Propriété intelectuelle la difficile lutte contre la contre façon
Entretien avec
Claude Le Gaonach Bret
et Sylvie Savoie,
Avocats associés au bureau de Pékin,
DS Avocats
Décideurs : Quel est le cadre juridique de la propriété intellectuelle et industrielle en Chine ?
Claude Le Gaonach Bret et Sylvie Savoie : La Chine est membre de toutes les grandes conventions internationales relatives à la propriété intellectuelle. Elle dispose de lois et réglementations en la matière très complètes et très détaillées (notamment sur les marques, brevets, droits d'auteurs, concurrence déloyale).
Depuis son entrée dans l’OMC, la Chine a amendé la plupart des lois et réglementations relatives à la PI, afin de se mettre en conformité. Par exemple de nouveaux amendements ont été apportés à la loi sur les brevets. En matière de contrefaçon, le titulaire du brevet peut dorénavant se voir dédommagé des frais engagés pour se défendre. Ceci dit, certaines dispositions, notamment sur les demandes d'autorisation d'enregistrement des brevets, sont totalement insatisfaisantes.
Décideurs : Puisque le pays dispose d’une réglementation, comment se fait-il que les entreprises qui s’y implantent voient encore leurs marques, produits & savoir-faire copiés ?
C. LGB et S. S. : La contrefaçon ne touche pas seulement les entreprises étrangères qui s'implantent en Chine, mais également et en tout premier lieu les entreprises chinoises elles-mêmes. L'application de ce cadre juridique pose problème au niveau local, où il existe un fort protectionnisme. Il est difficile de demander à une administration locale de fermer une usine relevant de sa juridiction et qui emploie une centaine d'employés. Il y a également des lacunes dans la formation des fonctionnaires, et des problèmes de corruption.
Décideurs : De quels recours l’administration chinoise dispose-t-elle pour sanctionner la violation de la propriété intellectuelle et industrielle ?
C. LGB et S. S. : On peut distinguer deux types principaux de recours : l'un administratif devant l'administration concernée (office des marques, administration des droits d'auteur…) et l'autre judiciaire devant le tribunal populaire.
Les recours administratifs sont d'une manière générale rapides. Ils permettent la saisie des produits contrefaits, des moules, l'arrêt de la production, et éventuellement le paiement d'une amende à l'administration.

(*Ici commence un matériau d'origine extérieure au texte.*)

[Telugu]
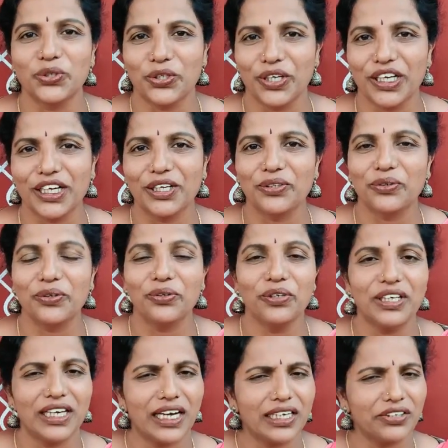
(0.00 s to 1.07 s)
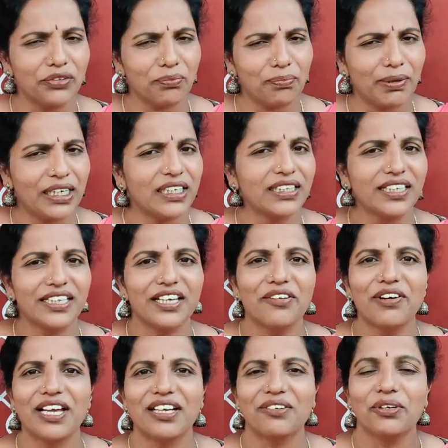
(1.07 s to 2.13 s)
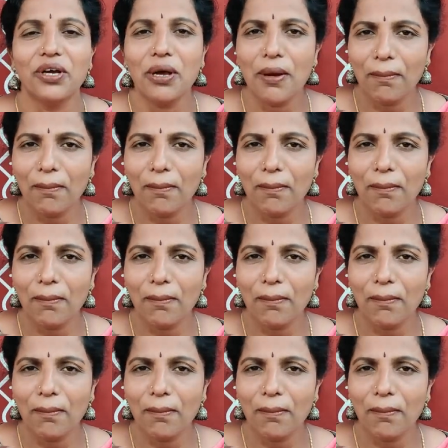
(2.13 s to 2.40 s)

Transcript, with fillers: జొన్న కంకులు ఇలాంటివి భలే తినేవాళ్ళం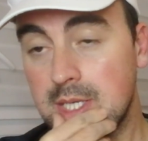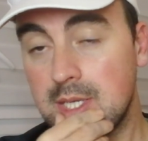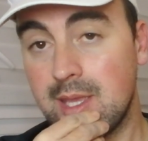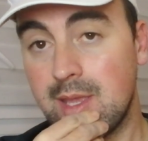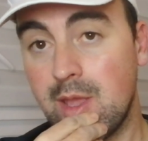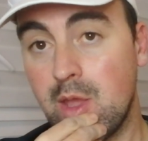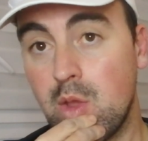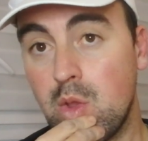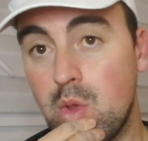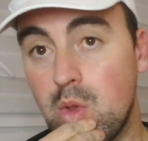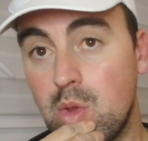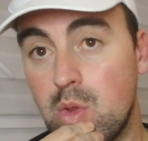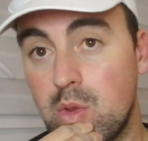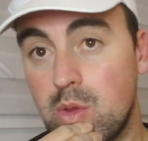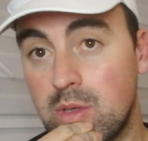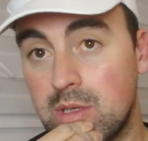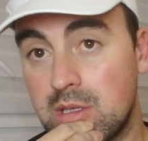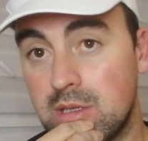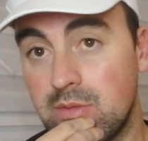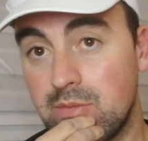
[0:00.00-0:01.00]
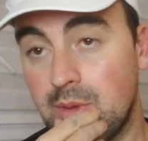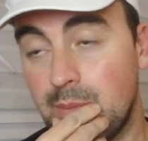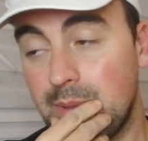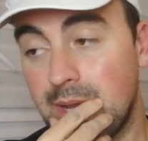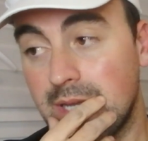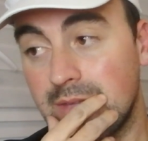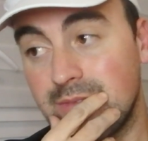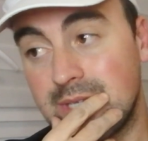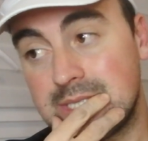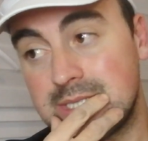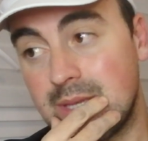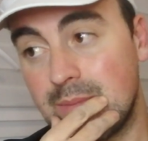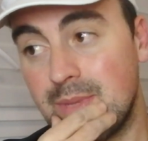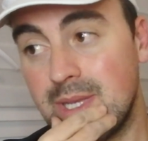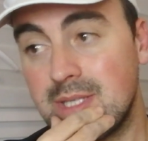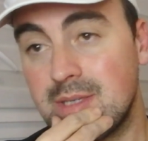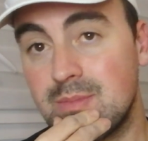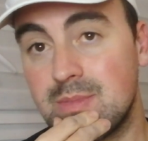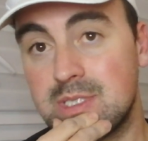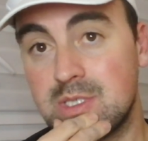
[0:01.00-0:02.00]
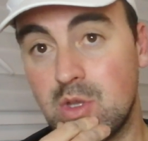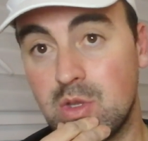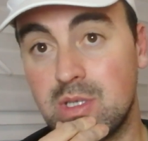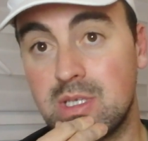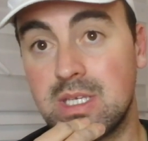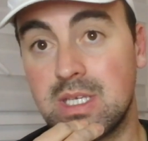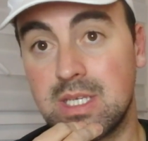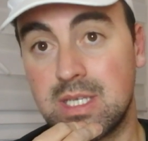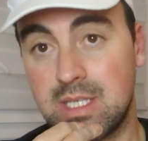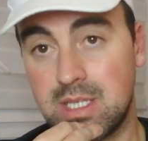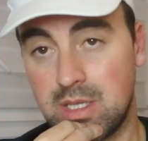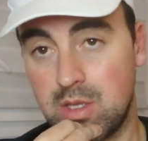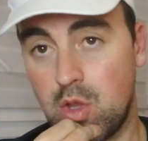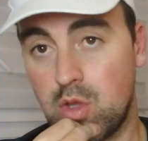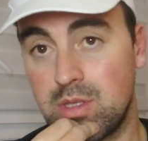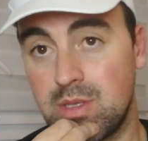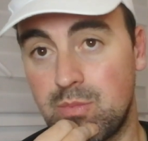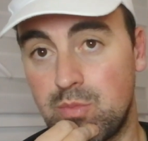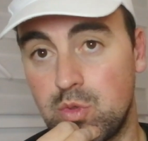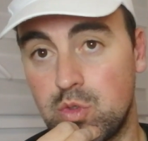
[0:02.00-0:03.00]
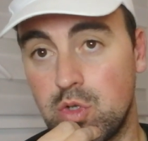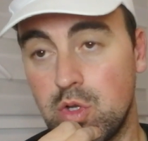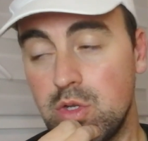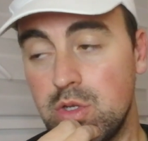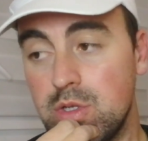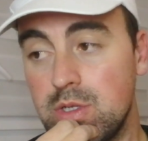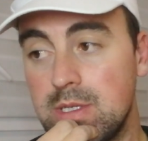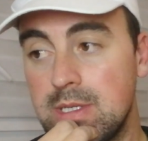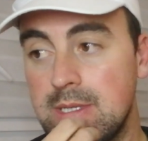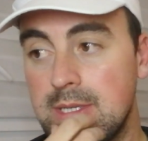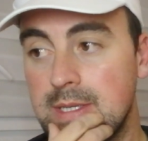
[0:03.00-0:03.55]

Et un qui va pas mettre 25 mètres, mais c'est un qui est un des plus jeunes.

Les recours judiciaires sont plus longs mais ils permettent en plus d'obtenir le paiement de dommages et intérêts calculés soit en fonction du manque à gagner causé par la contrefaçon, soit en fonction du bénéfice illégal dégagé.
Enfin, dans certains cas graves, la responsabilité pénale du contrefacteur peut également être recherchée.
Décideurs : Quels sont les cas-types dans ce domaine auquels vous avez affaire ?
C. LGB et S. S. : On peut distinguer trois grandes catégories. Tout d’abord, le cas où l'entrepreneur ne s'est pas protégé avant de venir en Chine. Il se trouve alors avec très peu de voies de recours en cas de contrefaçon.
Par exemple, nous avons connu le cas d'une société étrangère qui a travaillé pendant de longues années avec un distributeur chinois sans avoir jamais songé à enregistrer sa marque.
Le distributeur, sous prétexte de rendre service à la société étrangère, enregistre à son propre nom la marque, et par la suite refuse de la céder à la société étrangère. Cette dernière, afin de retrouver l'usage légal de sa marque en Chine, est alors obligée de lancer une procédure d'annulation de la marque devant l'office concerné, en démontrant la mauvaise foi du distributeur. Or, une telle procédure est longue (2 à 3 ans au minimum) et dans l'intervalle, le distributeur reste le propriétaire légal de la marque.
Le second cas classique est celui où l'entrepreneur s'est protégé a posteriori. Dans ces conditions, il peut arriver que les droits de propriété intellectuelle de l'entrepreneur (marques, dessins, modèles) aient déjà fait l'objet d'un enregistrement légal en Chine par le contrefacteur.
C’était le cas d'un entrepreneur étranger qui s'est prévalu d’un enregistrement tardif pour engager une action à l'encontre d'un contrefacteur. Or celui-ci avait enregistré en Chine le même modèle deux ans avant lui... Si bien que non seulement l'action en contrefaçon n'a pas pu aboutir, mais la société chinoise a demandé l'annulation du modèle de la société étrangère pour défaut de nouveauté, et l’a menacée de l'accuser de contrefaçon !
Enfin, en cas de violation de dispositions contractuelles, l’entrepreneur peut avoir recours soit à la clause de résolution des litiges prévue dans le contrat, soit à une procédure en concurrence déloyale.